The First 90 Days of AI in Your Finance Function

Most AI implementations in finance do not fail dramatically. They drift.

The go-live happens. There is a period of active attention: monitoring outputs, reviewing exceptions, tuning configuration. Then the attention moves to something else. The automation rate sits at 62% when the projection was 85%. Nobody makes a formal decision that 62% is acceptable. It just becomes the number. The team continues to run the manual process alongside the AI tool to catch what the tool misses. The tool becomes one of the systems the function has, rather than the process transformation it was meant to be.

The decisions made in the first 90 days are disproportionately important. This is when the pattern is set. A well-managed first 90 days builds the foundation for a tool that performs. A poorly-managed first 90 days produces the slow drift toward underperformance that is the most common failure mode in enterprise AI.

This post covers what should happen in each phase of the first 90 days, what to watch for, and how to read the early signals.

Days 1 to 30: Foundations and baseline

The first month is not about the AI doing anything useful. That is a hard thing to communicate to a senior leadership team that approved the investment and wants to see results. But it is true, and managing expectations around it is part of the Finance Director’s job.
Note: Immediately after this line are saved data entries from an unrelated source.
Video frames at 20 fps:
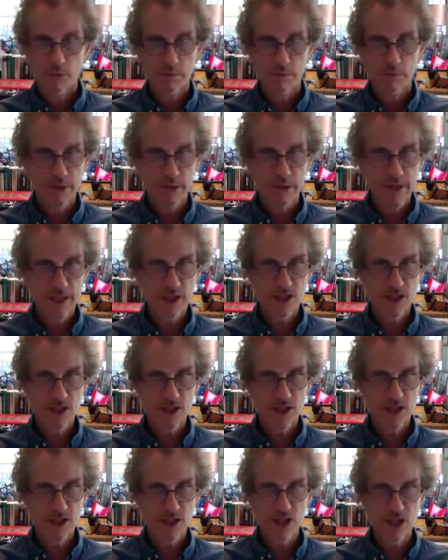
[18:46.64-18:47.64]
business,
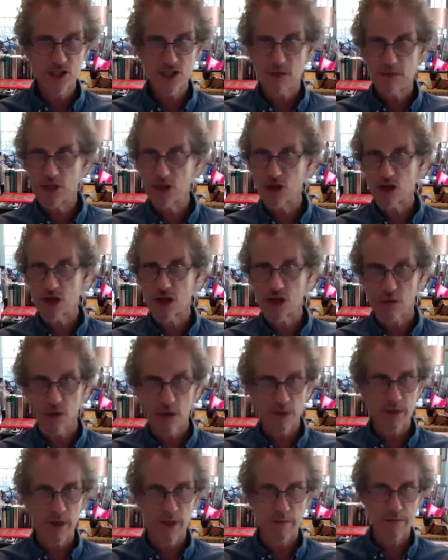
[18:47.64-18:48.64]
I mean, you could go on to be a
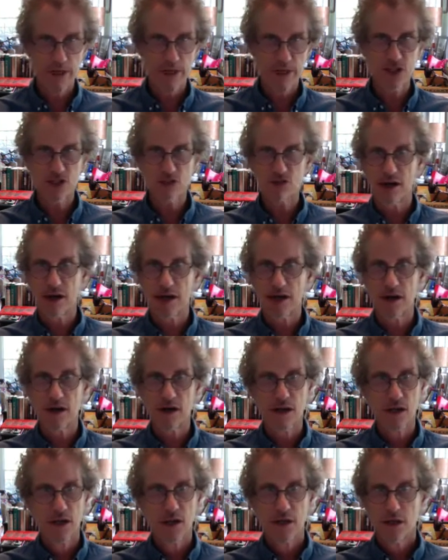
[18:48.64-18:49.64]
business writer,
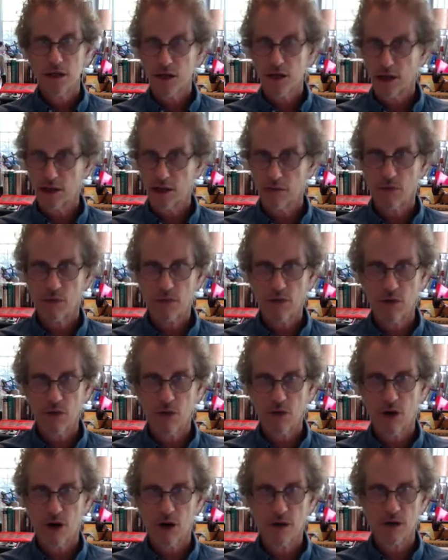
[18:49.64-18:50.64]

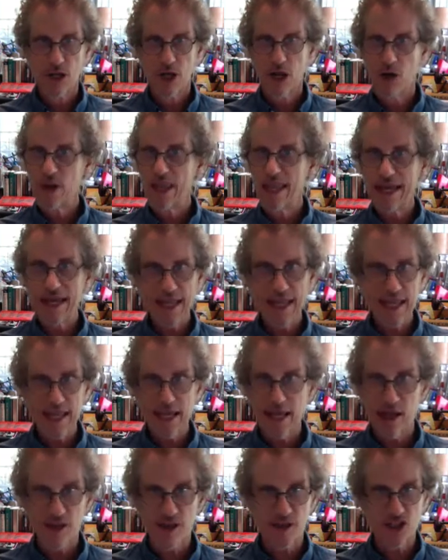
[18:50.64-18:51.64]
or
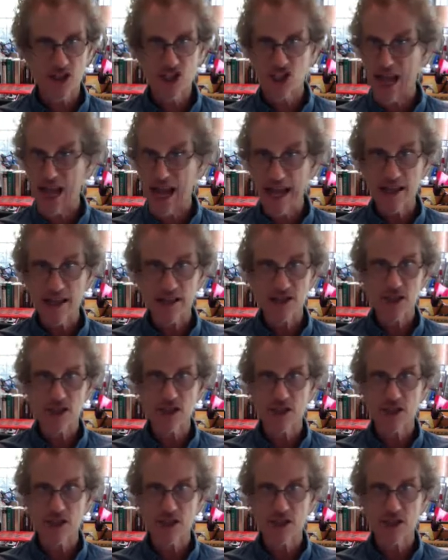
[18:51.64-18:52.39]
any other science.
The work of days 1 to 30 is confirming that the foundations are actually in place, establishing the baseline you will measure against, and completing integration and configuration.
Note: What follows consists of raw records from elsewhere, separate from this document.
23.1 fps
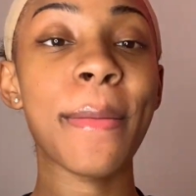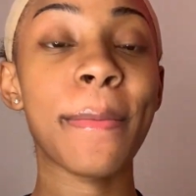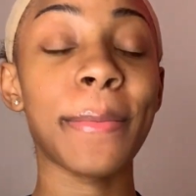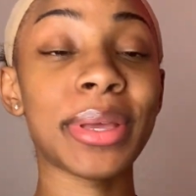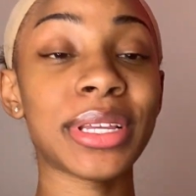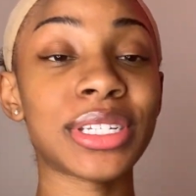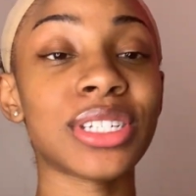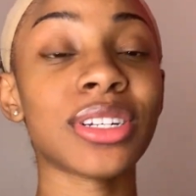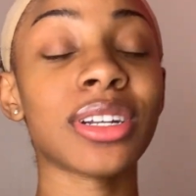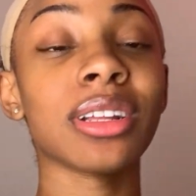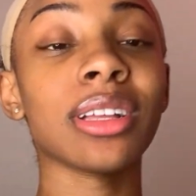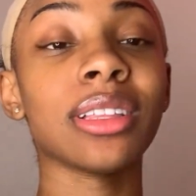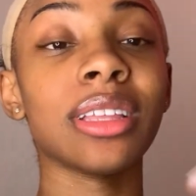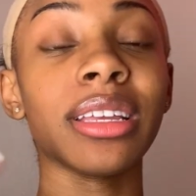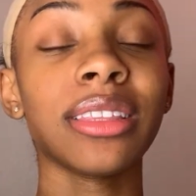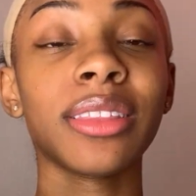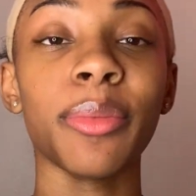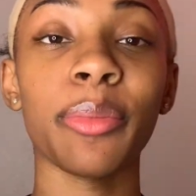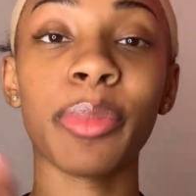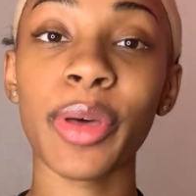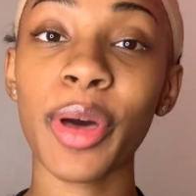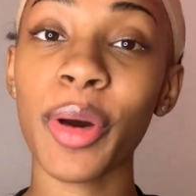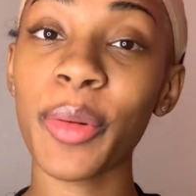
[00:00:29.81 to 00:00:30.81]
Be sure to click
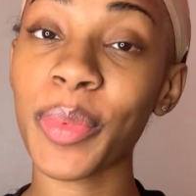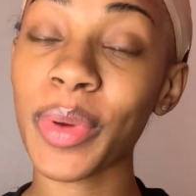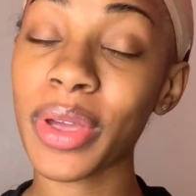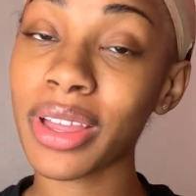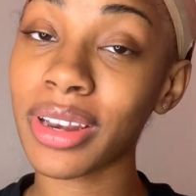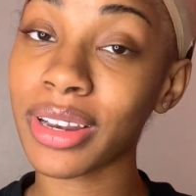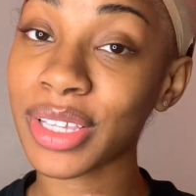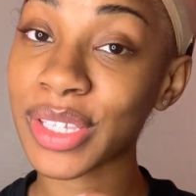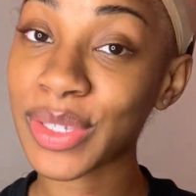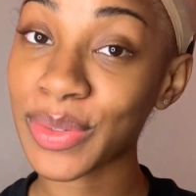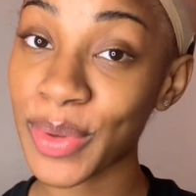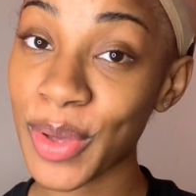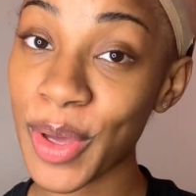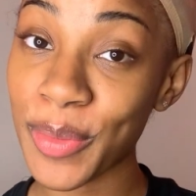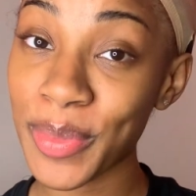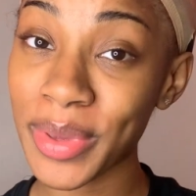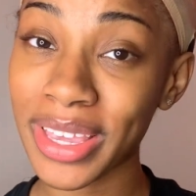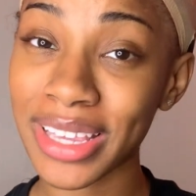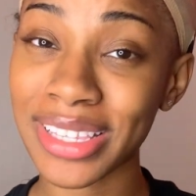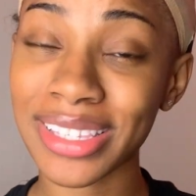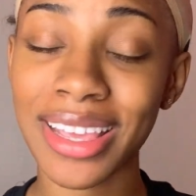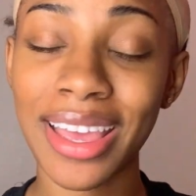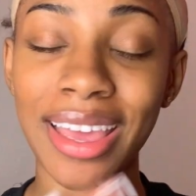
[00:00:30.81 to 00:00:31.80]
the bell button as well
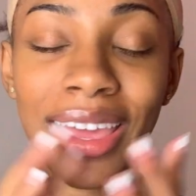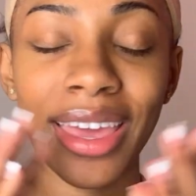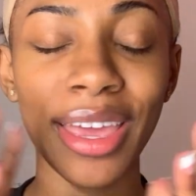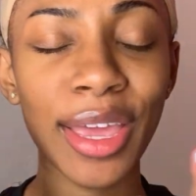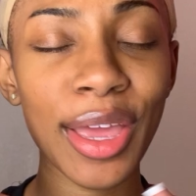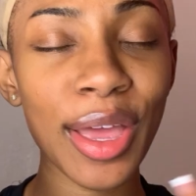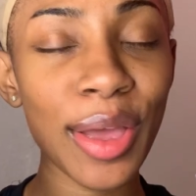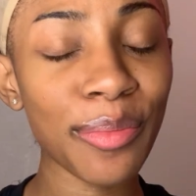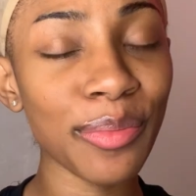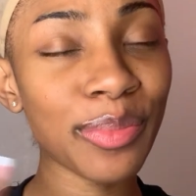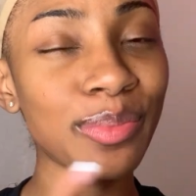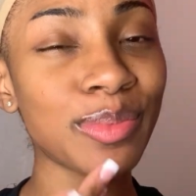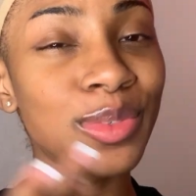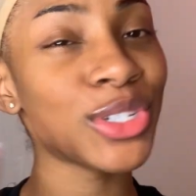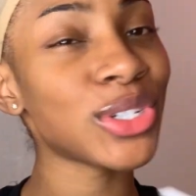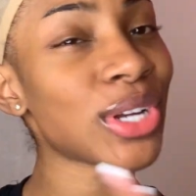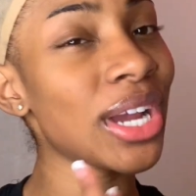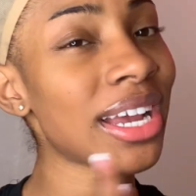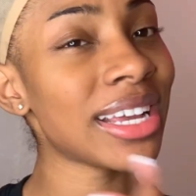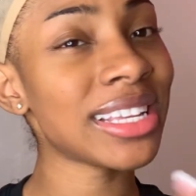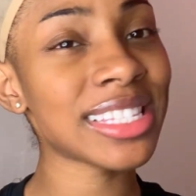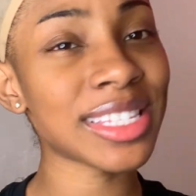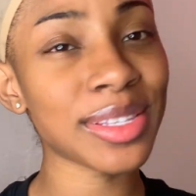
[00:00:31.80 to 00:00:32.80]
because I am
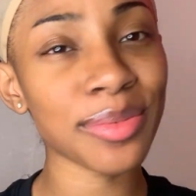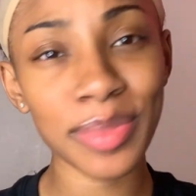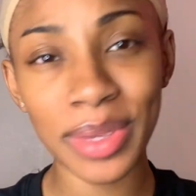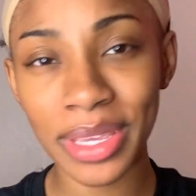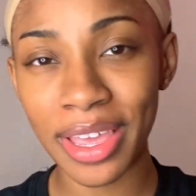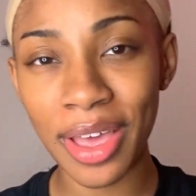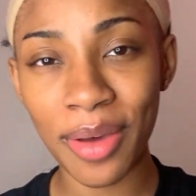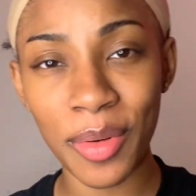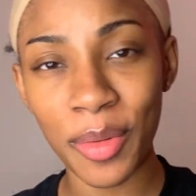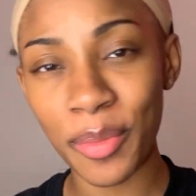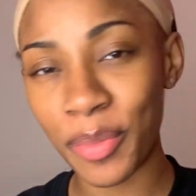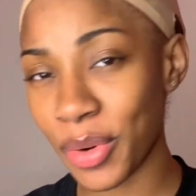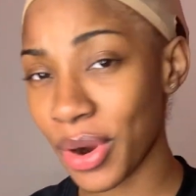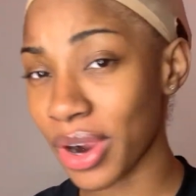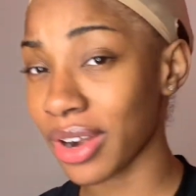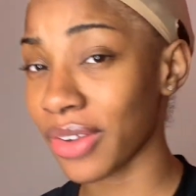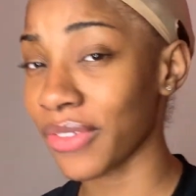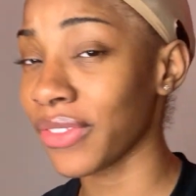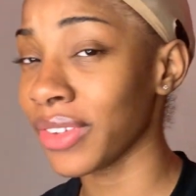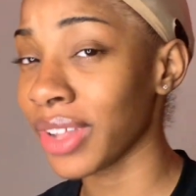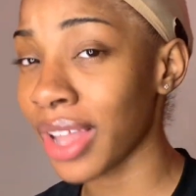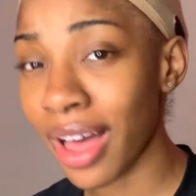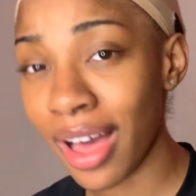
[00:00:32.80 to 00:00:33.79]
trying to become a part
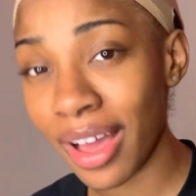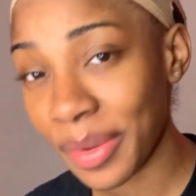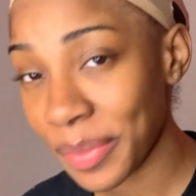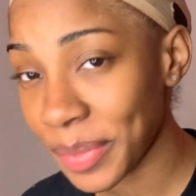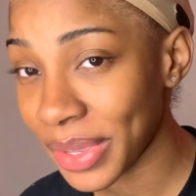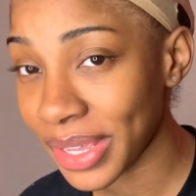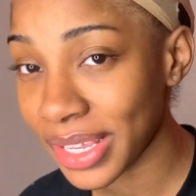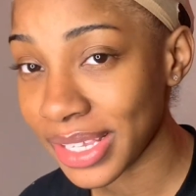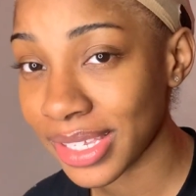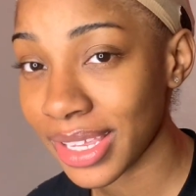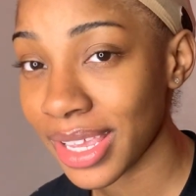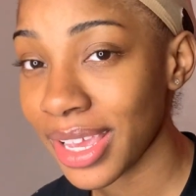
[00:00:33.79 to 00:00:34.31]
of Vlogmas.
Confirming foundations means going back through every assumption made during vendor evaluation and verifying that it still holds in the live environment. Data quality issues that were supposedly resolved: are they actually resolved in live data, or were they partially remediated in a test set? Integrations that worked in testing: do they hold under live data volumes? Approval workflows that were redesigned: are people operating them as redesigned, or reverting to previous behaviour?

This verification step is often skipped because it feels like going backwards. It is not backwards. It is the step that determines whether the next 60 days produce results or produce queries that cannot be answered.

Establishing the baseline means measuring current process performance before AI touches any live transactions. Processing time per invoice. Exception rate. Error rate. Cost per transaction. Volume by document type and supplier. Without this baseline, the day 90 review becomes an argument about what performance would have been expected without AI. That argument is unwinnable because nobody measured it.

Red flags in this phase: data quality problems that were assumed to be resolved but were not. This manifests as validation failure rates higher than projected in the first live transactions. Integration failures on live data volumes after clean testing. This manifests as manual intervention required to move data between systems that should be connected. Team members who were not fully engaged with the change now working around the new process. This manifests as parallel manual processes continuing after go-live, with the AI tool used selectively rather than as the primary workflow.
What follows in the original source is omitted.